What is needed: Starting at the top of the records, output every line through the one that contains "[00:05:54.25 to 00:05:54.55]", keeping each exactly as it appears.

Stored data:

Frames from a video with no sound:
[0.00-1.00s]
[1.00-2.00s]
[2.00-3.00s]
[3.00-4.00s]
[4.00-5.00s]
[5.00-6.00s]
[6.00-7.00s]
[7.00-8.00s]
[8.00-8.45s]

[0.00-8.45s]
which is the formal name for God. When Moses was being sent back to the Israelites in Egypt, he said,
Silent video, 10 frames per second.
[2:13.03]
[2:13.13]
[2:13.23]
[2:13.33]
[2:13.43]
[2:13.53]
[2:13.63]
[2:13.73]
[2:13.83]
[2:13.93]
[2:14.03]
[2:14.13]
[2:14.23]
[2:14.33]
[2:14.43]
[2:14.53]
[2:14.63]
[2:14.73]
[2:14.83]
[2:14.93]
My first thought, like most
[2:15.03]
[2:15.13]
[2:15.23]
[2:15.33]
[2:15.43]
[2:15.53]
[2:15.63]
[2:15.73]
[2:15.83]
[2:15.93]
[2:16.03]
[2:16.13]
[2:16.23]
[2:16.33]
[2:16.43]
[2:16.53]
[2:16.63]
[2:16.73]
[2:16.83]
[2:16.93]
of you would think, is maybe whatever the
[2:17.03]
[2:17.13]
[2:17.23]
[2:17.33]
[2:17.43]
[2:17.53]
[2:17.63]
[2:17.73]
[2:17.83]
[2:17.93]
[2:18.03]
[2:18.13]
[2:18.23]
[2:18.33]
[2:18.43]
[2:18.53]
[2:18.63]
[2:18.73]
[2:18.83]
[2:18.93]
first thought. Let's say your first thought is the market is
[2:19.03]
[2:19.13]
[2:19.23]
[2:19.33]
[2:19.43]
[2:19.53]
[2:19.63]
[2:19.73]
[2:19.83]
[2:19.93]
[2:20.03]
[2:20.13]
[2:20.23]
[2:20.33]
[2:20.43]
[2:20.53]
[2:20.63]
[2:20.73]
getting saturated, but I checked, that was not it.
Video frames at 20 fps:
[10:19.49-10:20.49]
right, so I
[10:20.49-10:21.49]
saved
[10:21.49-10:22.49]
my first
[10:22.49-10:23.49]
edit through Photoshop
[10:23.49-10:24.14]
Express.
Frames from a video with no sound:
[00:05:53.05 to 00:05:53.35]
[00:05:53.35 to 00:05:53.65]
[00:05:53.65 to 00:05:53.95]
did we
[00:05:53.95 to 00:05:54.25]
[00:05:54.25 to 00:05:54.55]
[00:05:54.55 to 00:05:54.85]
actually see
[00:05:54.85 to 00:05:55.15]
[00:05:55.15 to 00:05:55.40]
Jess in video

Solution for this problem:
Frames from a video with no sound:
[0.00-1.00s]
[1.00-2.00s]
[2.00-3.00s]
[3.00-4.00s]
[4.00-5.00s]
[5.00-6.00s]
[6.00-7.00s]
[7.00-8.00s]
[8.00-8.45s]

[0.00-8.45s]
which is the formal name for God. When Moses was being sent back to the Israelites in Egypt, he said,
Silent video, 10 frames per second.
[2:13.03]
[2:13.13]
[2:13.23]
[2:13.33]
[2:13.43]
[2:13.53]
[2:13.63]
[2:13.73]
[2:13.83]
[2:13.93]
[2:14.03]
[2:14.13]
[2:14.23]
[2:14.33]
[2:14.43]
[2:14.53]
[2:14.63]
[2:14.73]
[2:14.83]
[2:14.93]
My first thought, like most
[2:15.03]
[2:15.13]
[2:15.23]
[2:15.33]
[2:15.43]
[2:15.53]
[2:15.63]
[2:15.73]
[2:15.83]
[2:15.93]
[2:16.03]
[2:16.13]
[2:16.23]
[2:16.33]
[2:16.43]
[2:16.53]
[2:16.63]
[2:16.73]
[2:16.83]
[2:16.93]
of you would think, is maybe whatever the
[2:17.03]
[2:17.13]
[2:17.23]
[2:17.33]
[2:17.43]
[2:17.53]
[2:17.63]
[2:17.73]
[2:17.83]
[2:17.93]
[2:18.03]
[2:18.13]
[2:18.23]
[2:18.33]
[2:18.43]
[2:18.53]
[2:18.63]
[2:18.73]
[2:18.83]
[2:18.93]
first thought. Let's say your first thought is the market is
[2:19.03]
[2:19.13]
[2:19.23]
[2:19.33]
[2:19.43]
[2:19.53]
[2:19.63]
[2:19.73]
[2:19.83]
[2:19.93]
[2:20.03]
[2:20.13]
[2:20.23]
[2:20.33]
[2:20.43]
[2:20.53]
[2:20.63]
[2:20.73]
getting saturated, but I checked, that was not it.
Video frames at 20 fps:
[10:19.49-10:20.49]
right, so I
[10:20.49-10:21.49]
saved
[10:21.49-10:22.49]
my first
[10:22.49-10:23.49]
edit through Photoshop
[10:23.49-10:24.14]
Express.
Frames from a video with no sound:
[00:05:53.05 to 00:05:53.35]
[00:05:53.35 to 00:05:53.65]
[00:05:53.65 to 00:05:53.95]
did we
[00:05:53.95 to 00:05:54.25]
[00:05:54.25 to 00:05:54.55]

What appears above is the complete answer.